Award-Winning Documentary Filmmaker This Year's Lang Visiting Professor for Issues of Social Change
Award-Winning Documentary Filmmaker
This Year's Lang Visiting Professor
by Alisa Giardinelli
Louis Massiah, the 2010-11 Lang Visiting Professor for Issues of Social Change, is an award-winning independent documentary filmmaker and the founder and executive director of Scribe Video Center, a community media arts organization in Philadelphia. His films include W.E.B. Du Bois - A Biography in Four Voices: The Bombing of Osage Avenue, on the 1985 Philadelphia police bombing on the MOVE organization, and Louise Alone Thompson Patterson: In Her Own Words, an oral history portrait of the political activist and Harlem Renaissance cultural worker. Many of his works have appeared on public television, including "Power!" and "A Nation of Law?", two films for the landmark PBS series Eyes on the Prize II. Currently, he is producing Haytian Stories, an exploration of the history of the 200-year relationship between the United States and Haiti.
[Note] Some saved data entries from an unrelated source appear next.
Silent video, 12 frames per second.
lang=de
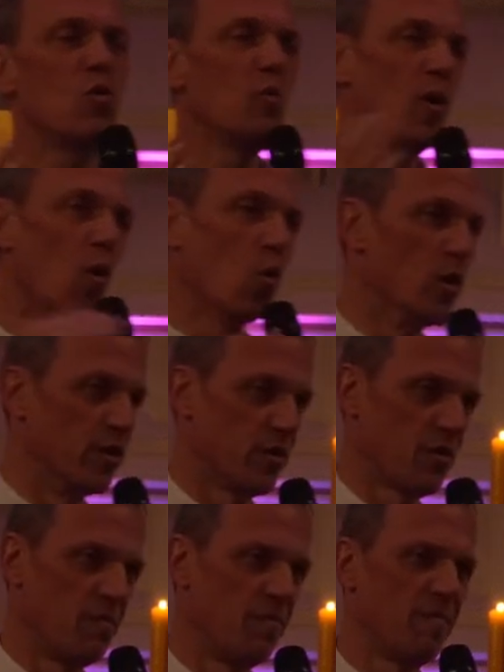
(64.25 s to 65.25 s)

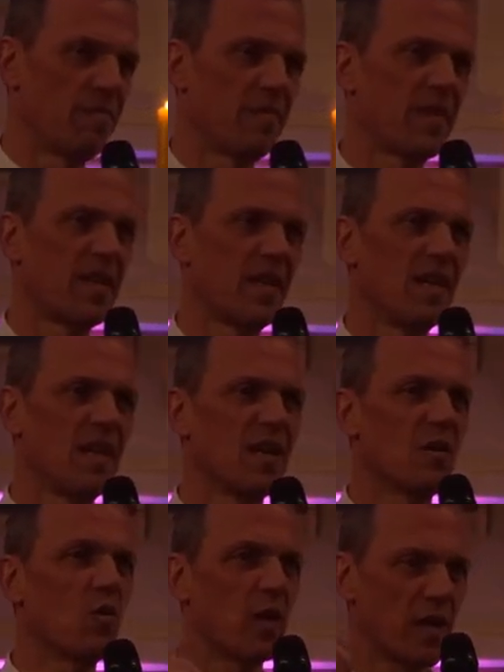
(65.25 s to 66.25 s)
überholt.
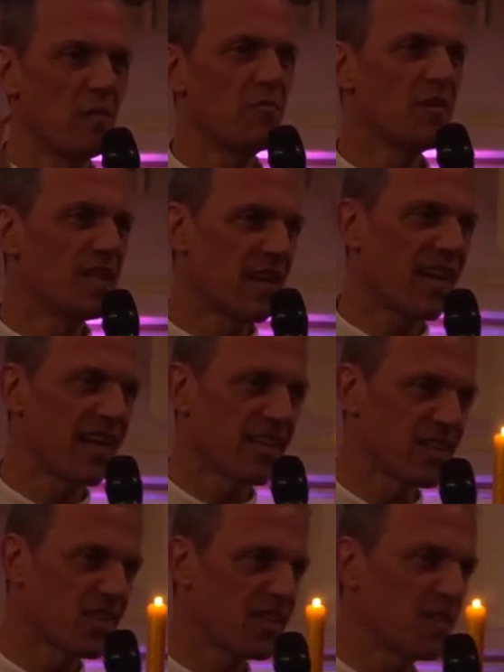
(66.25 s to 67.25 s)
Oder eben wie in der
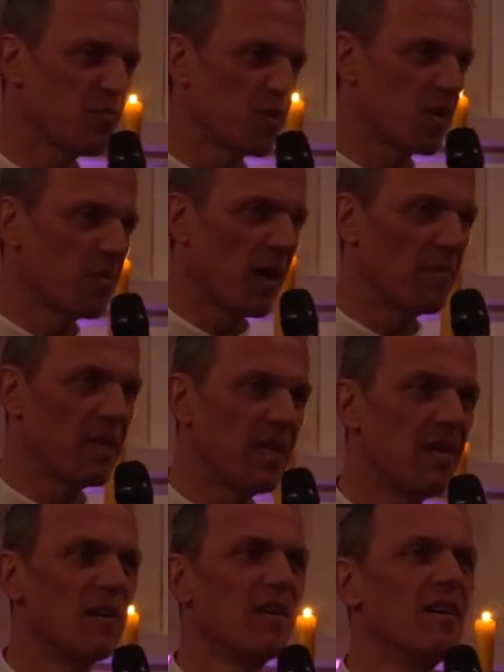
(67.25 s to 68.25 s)
kleinen Geschichte von dem
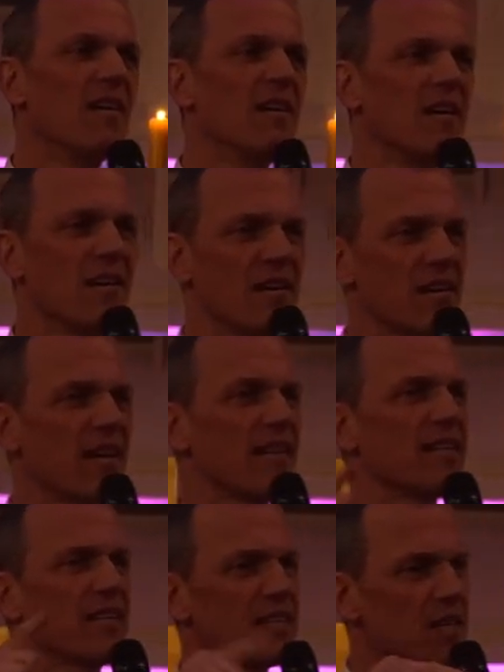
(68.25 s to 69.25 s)
Rabbi, der
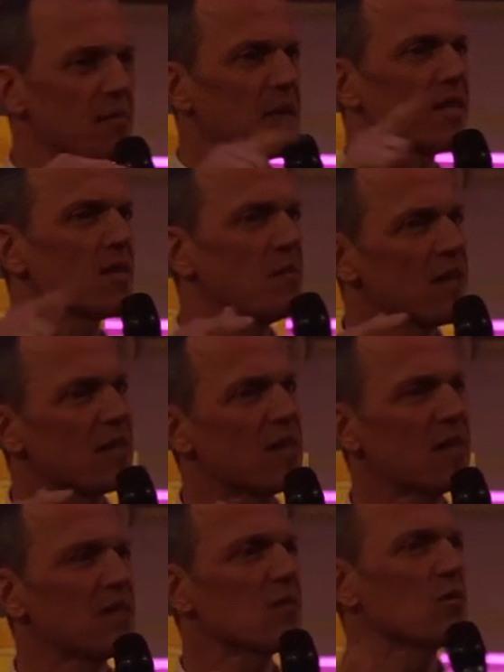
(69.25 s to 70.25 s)
ein Testament gemacht
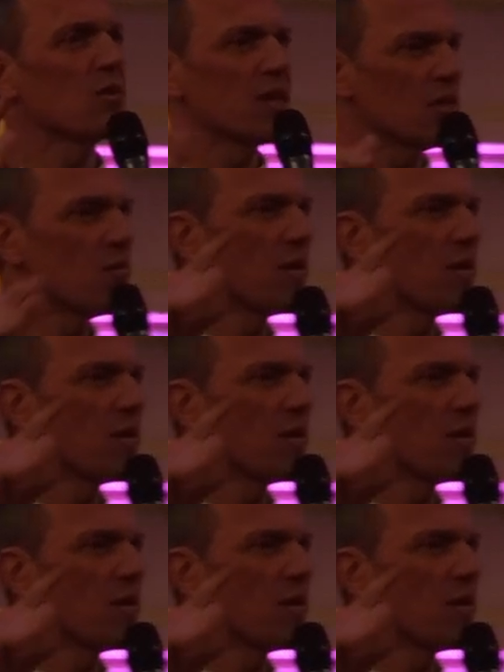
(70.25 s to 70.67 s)
hat und jetzt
This semester, Massiah, who holds a joint appointment in Black Studies and Film and Media Studies, will teach a new course, The Documentary of Utility: Documentary Filmmaking Approaches in Africa and the African Diaspora. "Particularly when culture develops in direct relation to political movements, which is often the case for documentary film in Africa, the African Diaspora, and the developing world," Massiah explains, "it is important to understand the social context." In the spring, he will teach a documentary filmmaking practicum. He will also give a public presentation, Hayti and the Power of Community Media, at Lang Concert Hall on Wed., Nov. 3, at 4:30 p.m.
"As a filmmaker and as an artist, you hope and really want students to create something that's meaningful," Massiah said in a recent Phoenix interview. "So the challenge is to make sure that they really honor their work and see it as having longevity and utility."
Massiah received a B.A. from Cornell University and an M.S. in documentary filmmaking from M.I.T. In addition to teaching at Scribe, he has also been an artist-in-residence and on the faculty at City College of New York, Princeton University, Ithaca College, the Center for Africana Studies at the University of Pennsylvania, American University, and Haverford College. He has been recognized by numerous organizations for his work, including the John D. and Catherine T. MacArthur Foundation, the Black Filmmakers Hall of Fame, the Corporation for Public Broadcasting, and the Bread and Roses Community Foundation, among others.